I’ve seen customers buy from a supplier with an inferior product because that supplier demonstrated that they care. I’ve seen customers pay substantially higher prices to a particular vendor over another because the customer believed they care. And I’ve seen buyers take huge risks to go with an unproven partner because they genuinely felt that they cared more about making sure the client achieved their desired goals and objectives. Over the years, I have used this philosophy as a major competitive strategy. The good news is, you can too.

3. Your Product and Services Solutions

The third area your client will consider, when they are deciding what to buy and who to buy it from, is your product and services solutions. Some of the characteristics of your products and services that your customers might take into consideration include quality, functional fit (i.e., does it do what they need it to do), the added services that accompany and add value to your product, and any technical advantages that your products or services might offer that your competitor’s products or services don’t. Your customers will also, no doubt, consider price.

While price almost always matters to some degree, one of the most important takeaways of this discussion is that . . .

Price is but one characteristic of your product and services solutions. And your solution is only one of three major sources of value you bring to the table, and which your customer will consider when deciding what to buy.

There are a variety of ways that your company, your people, and your solutions bring value to your customers besides just ‘a low price.’ In fact, one way to look at this is to imagine your ‘price’ being placed on one side of the Value Equation, and all of the other characteristics and attributes of your company, your people, and your solutions placed on the other side. That’s a lot of value to consider. Many of those things matter much more to your customer than the price, whether they will admit it or not.

You may have noticed here that I started the discussion of these three major sources of value by looking first at your company, then at your people, and last at your product and services solutions. There is a very good reason for this. This is exactly what we should try to do when talking with our clients, too.

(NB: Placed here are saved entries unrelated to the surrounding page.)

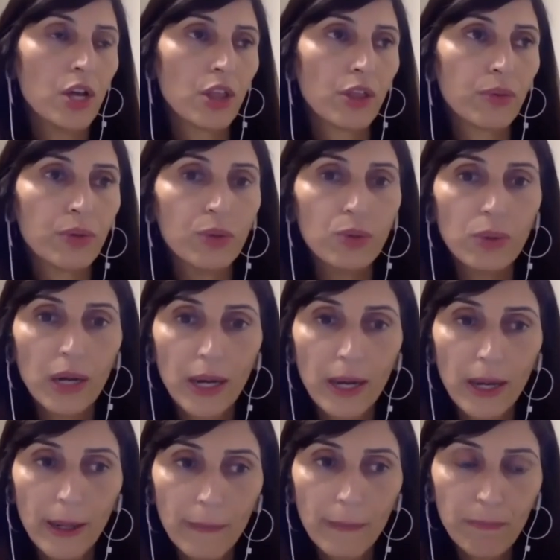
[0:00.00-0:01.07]
through
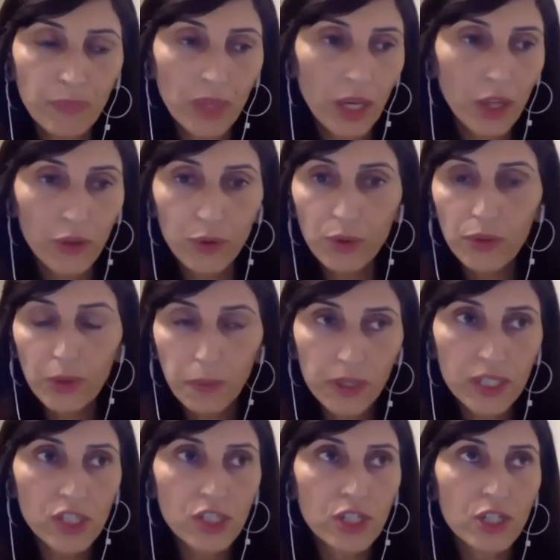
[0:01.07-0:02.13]
the
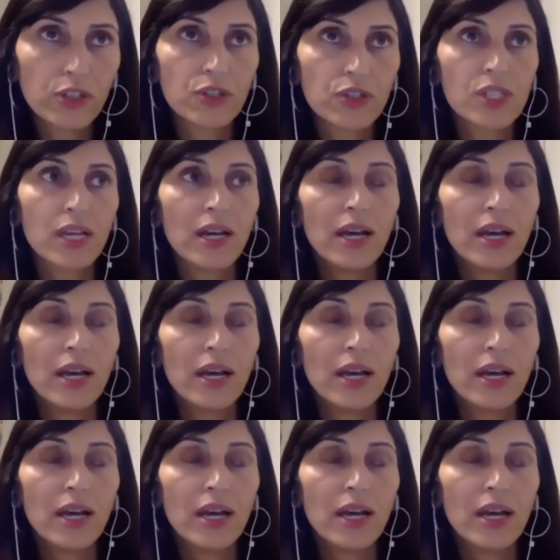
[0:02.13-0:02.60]
prisoners.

For years, I was in the habit of asking the worst question you could possibly ask a prospective customer:

‘On what will you base your final decision?’

Or . . .

‘How will you decide which solution is the right one for you?’

You already know what every customer on the planet is conditioned to say in response, don’t you? ‘Price!’

Then we say, ‘Is price your only concern?’

Then they say, ‘Oh no, we also need to make sure that it is the right functional fit, and that it meets our needs, etc., etc., etc.’

But by then it’s too late. They’ve already driven that stake in the ground around price so they can always come back to it and use it as leverage later. Asking that question also causes your customer to focus primarily on the characteristics and attributes of your solution, as opposed to your company and your people.

Somewhere along the line, I realized that I was asking the wrong question. I discovered that if we can have a discussion about the characteristics of the ideal company our customer likes to work with, and the kind of people they like to do business with, the edge of the price issue is not quite as sharp.

It will take a little practice to start your questioning and positioning around your company instead of your product and services solutions, but once you get the hang of it, you’ll never go back. As you’re getting comfortable with this, you might try framing the discussion by setting the price issue aside on purpose, like this:

‘I’ll assume that you want the best value for your money, and you certainly don’t want to overpay for whatever you decide to buy. Let’s lay that aside for a minute. What are some of the criteria that will influence your decision about the right company to partner with on this project?’

Using this kind of an approach will help you lead the conversation in the direction that you want it to go, and it will help your customer see- and better appreciate-all of the good things other than ‘a low price’ on the other side of the value equation.